Problem requirements:
Gather every line below where "from" appears.

Data to process:
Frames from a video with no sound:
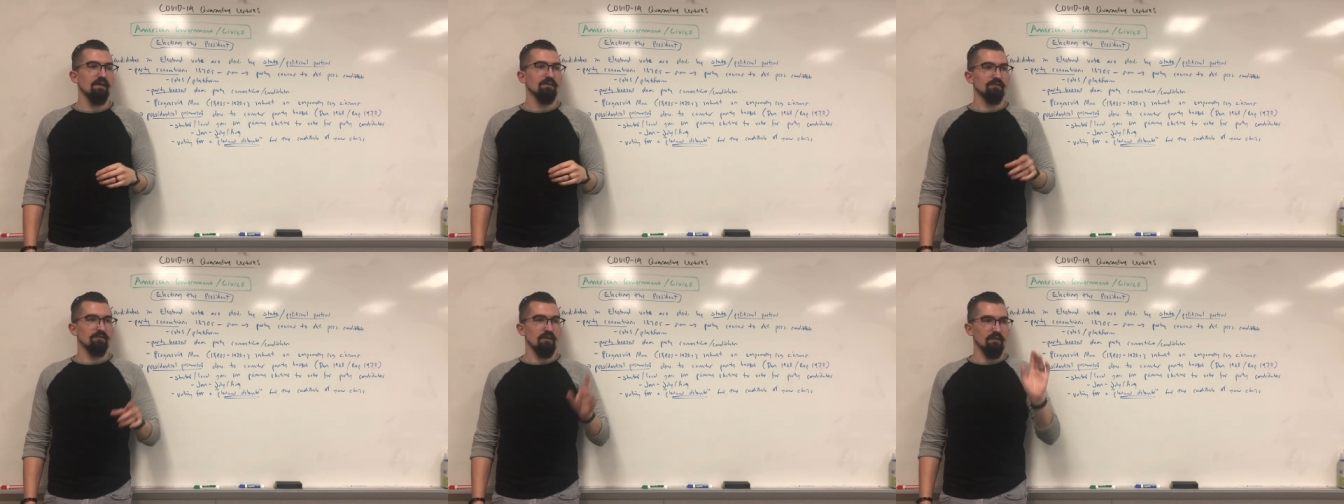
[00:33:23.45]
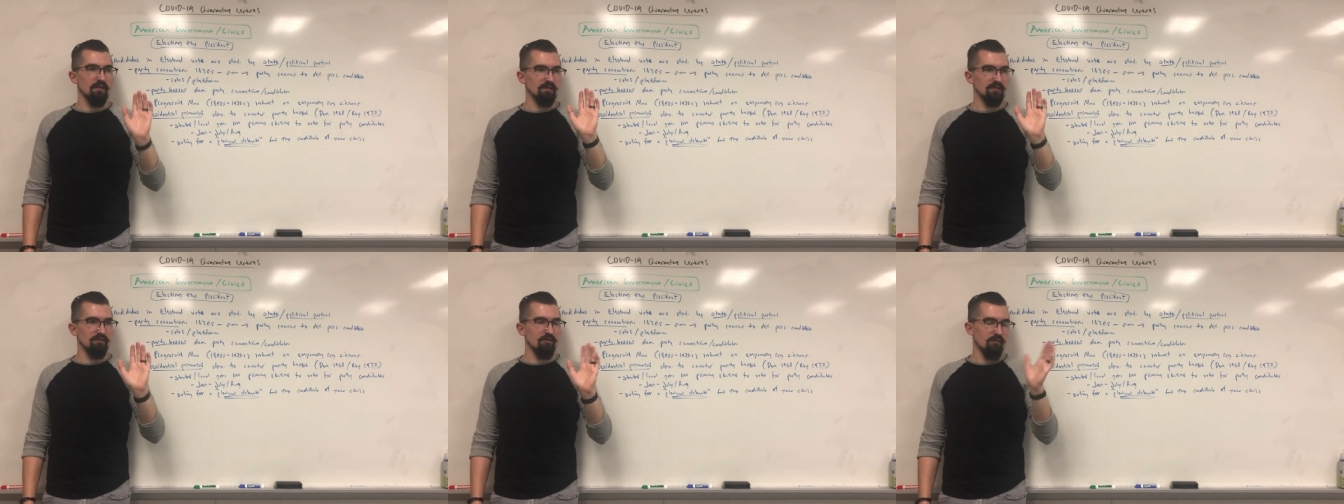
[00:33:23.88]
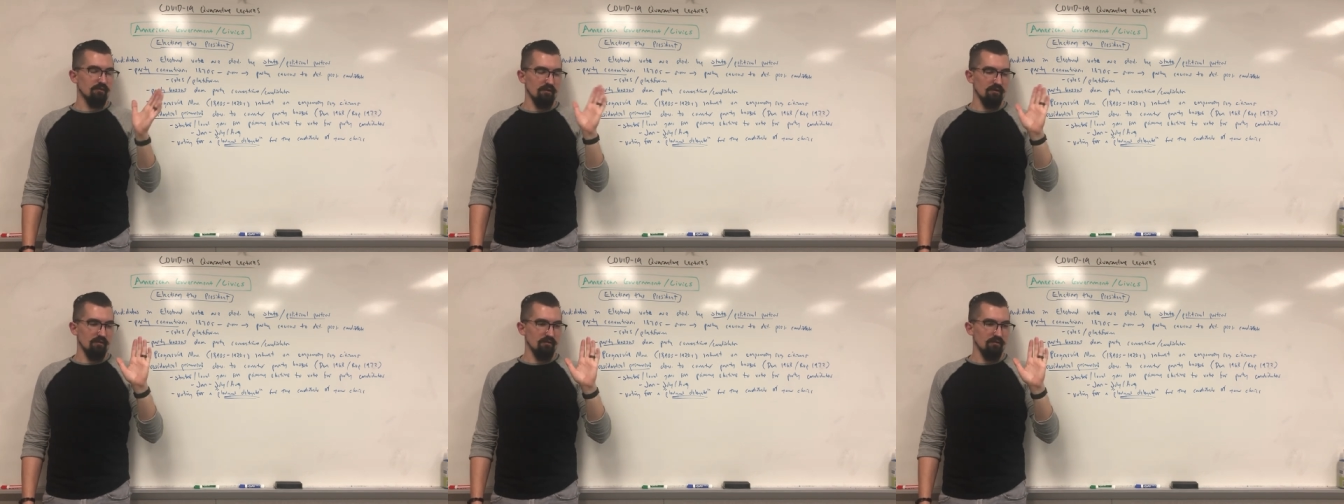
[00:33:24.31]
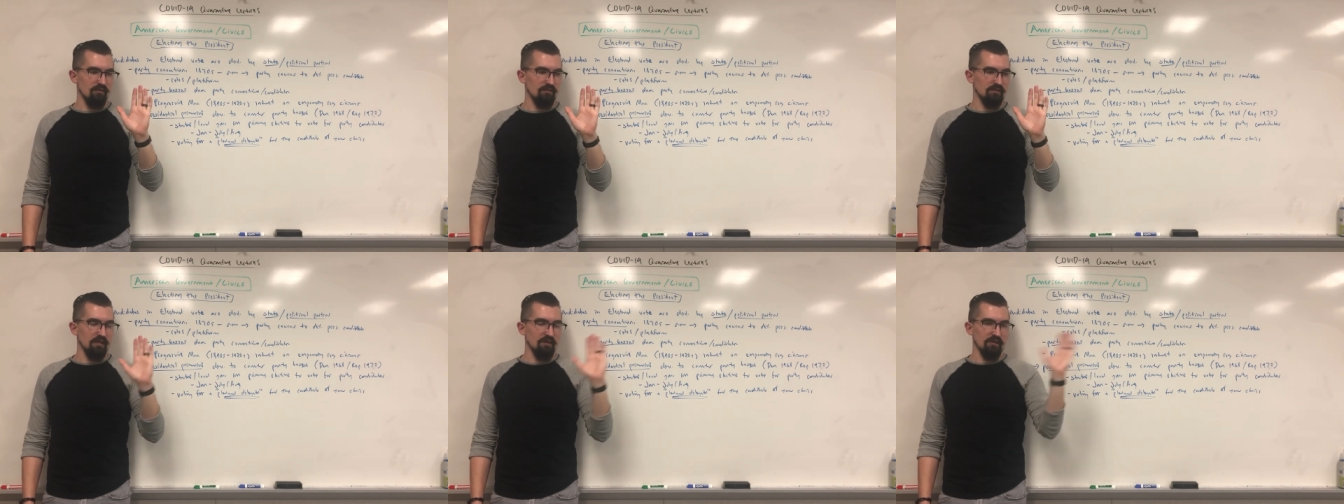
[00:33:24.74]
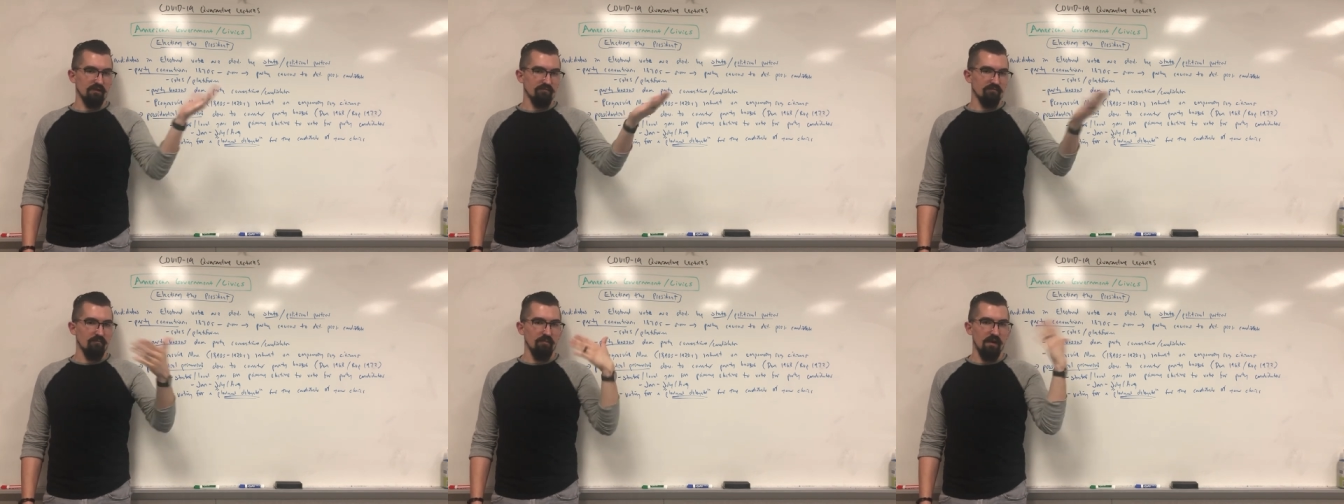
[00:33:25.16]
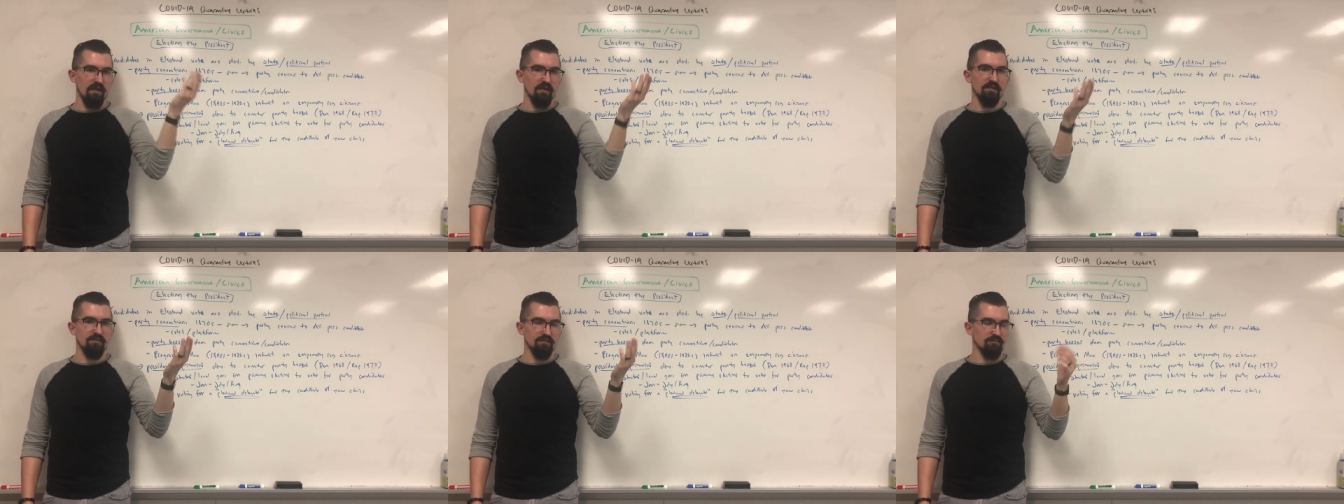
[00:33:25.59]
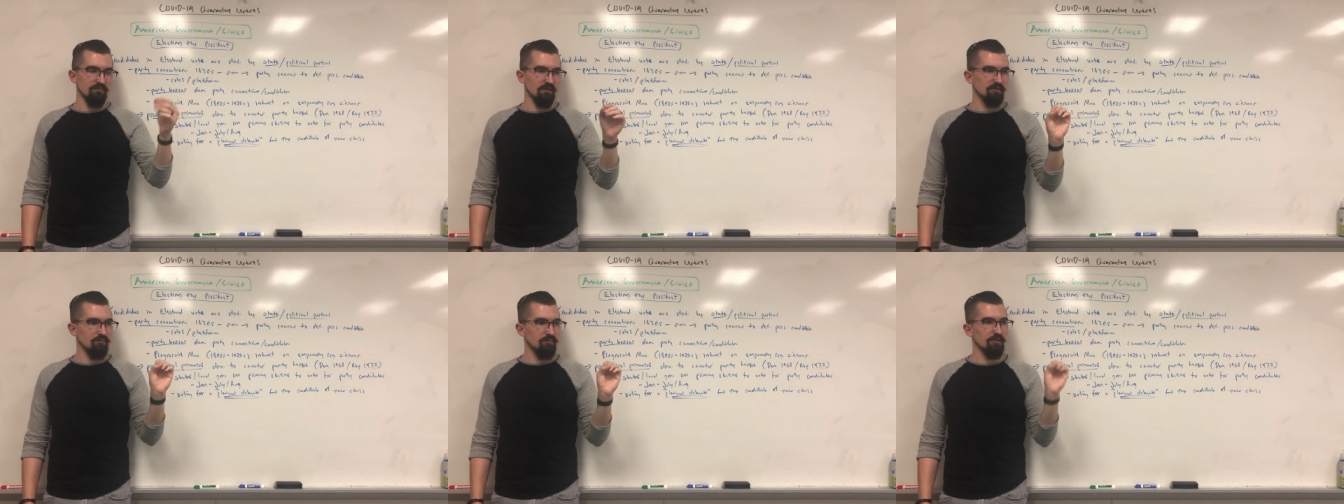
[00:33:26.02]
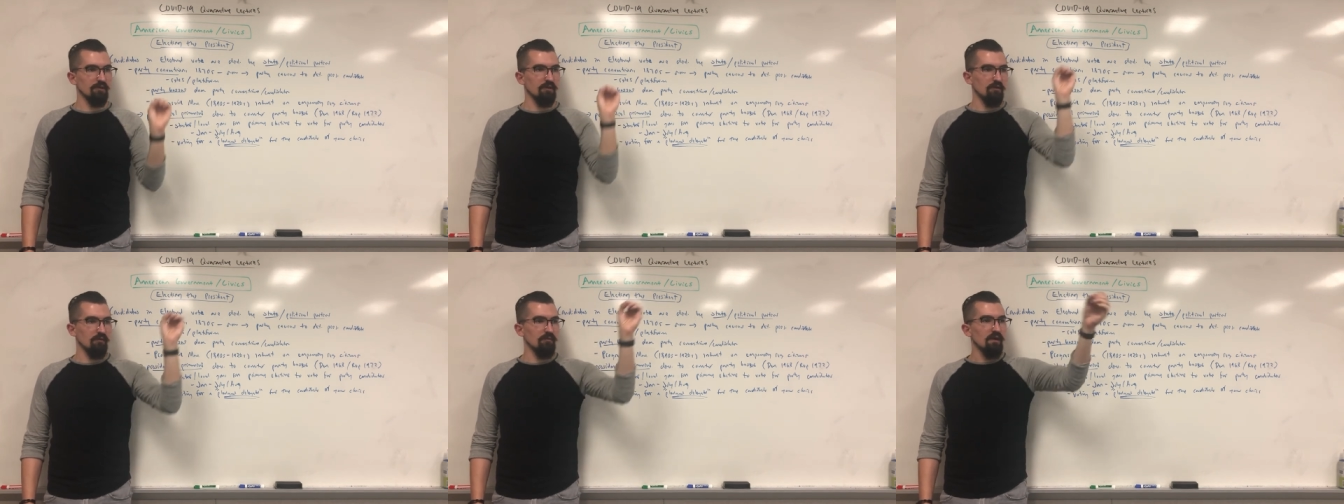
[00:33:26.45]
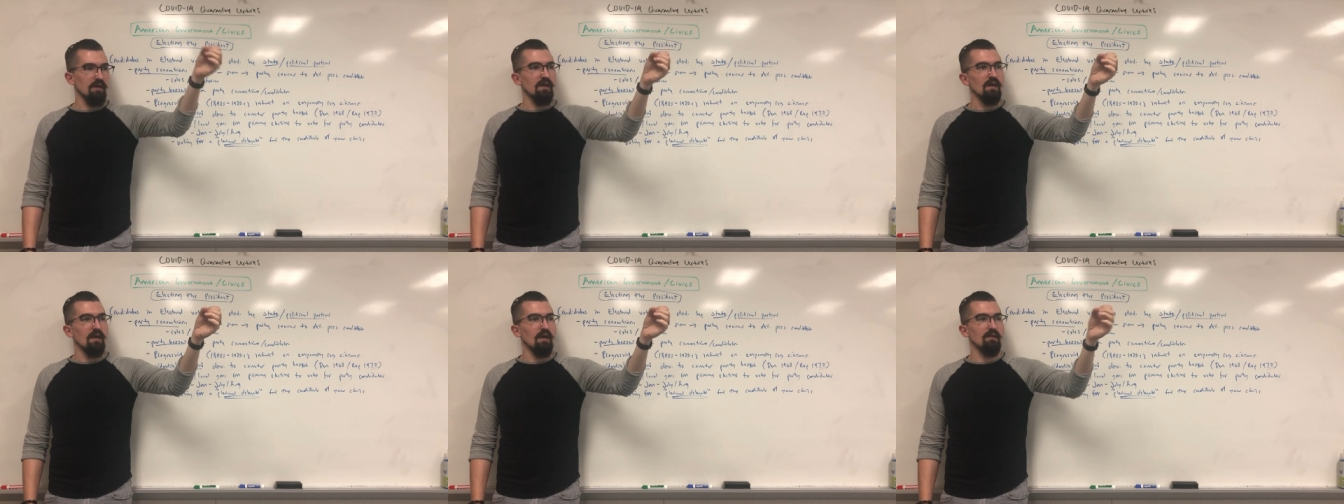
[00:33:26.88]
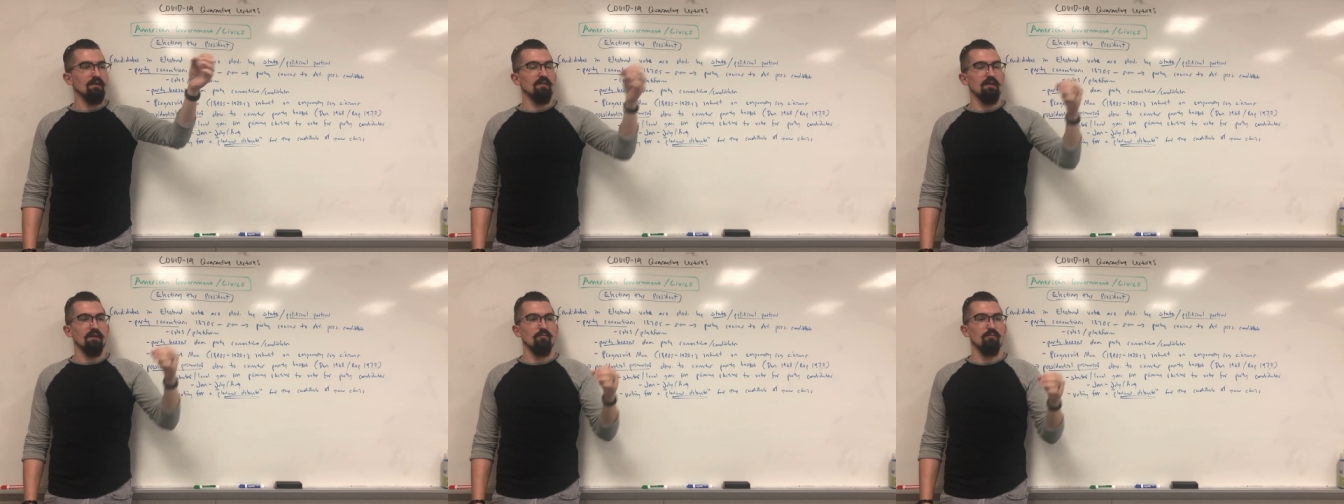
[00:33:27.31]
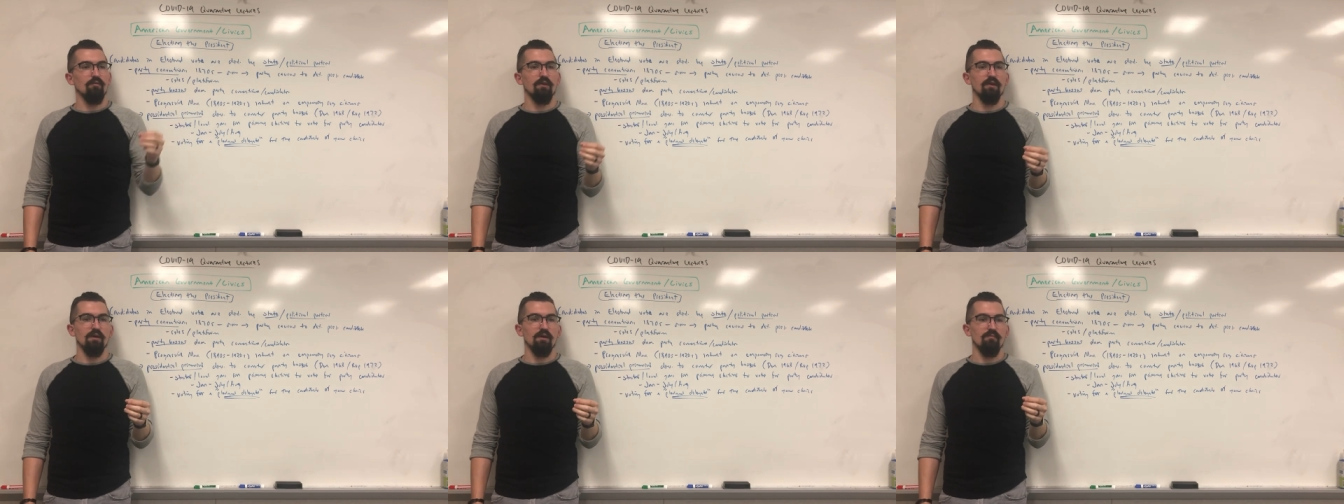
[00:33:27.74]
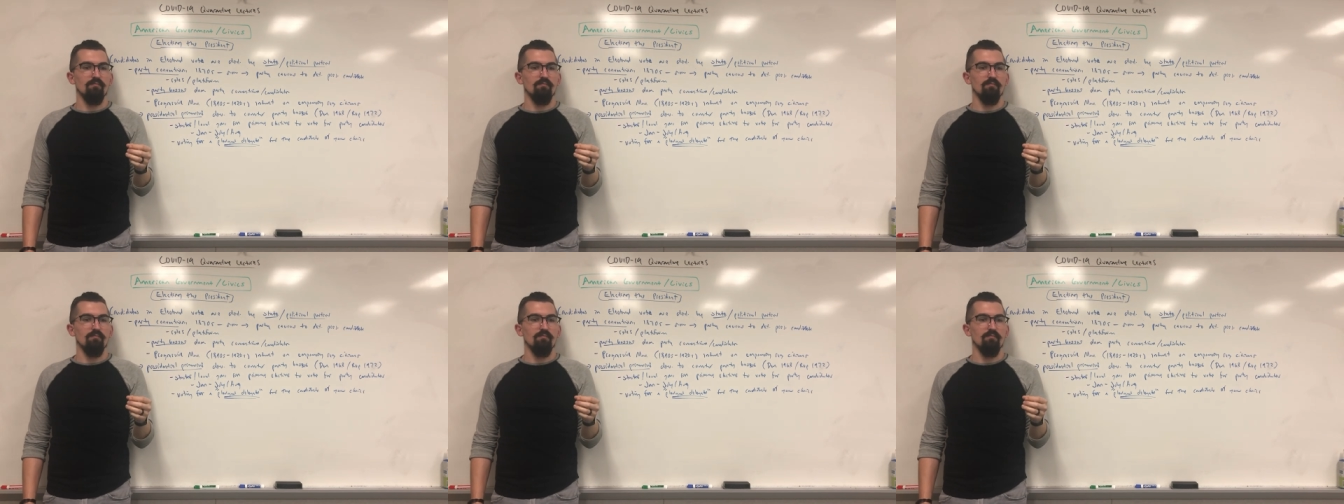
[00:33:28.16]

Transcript: So the elector or the delegate from my district would go, and they would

Expected output:
Frames from a video with no sound:
Transcript: So the elector or the delegate from my district would go, and they would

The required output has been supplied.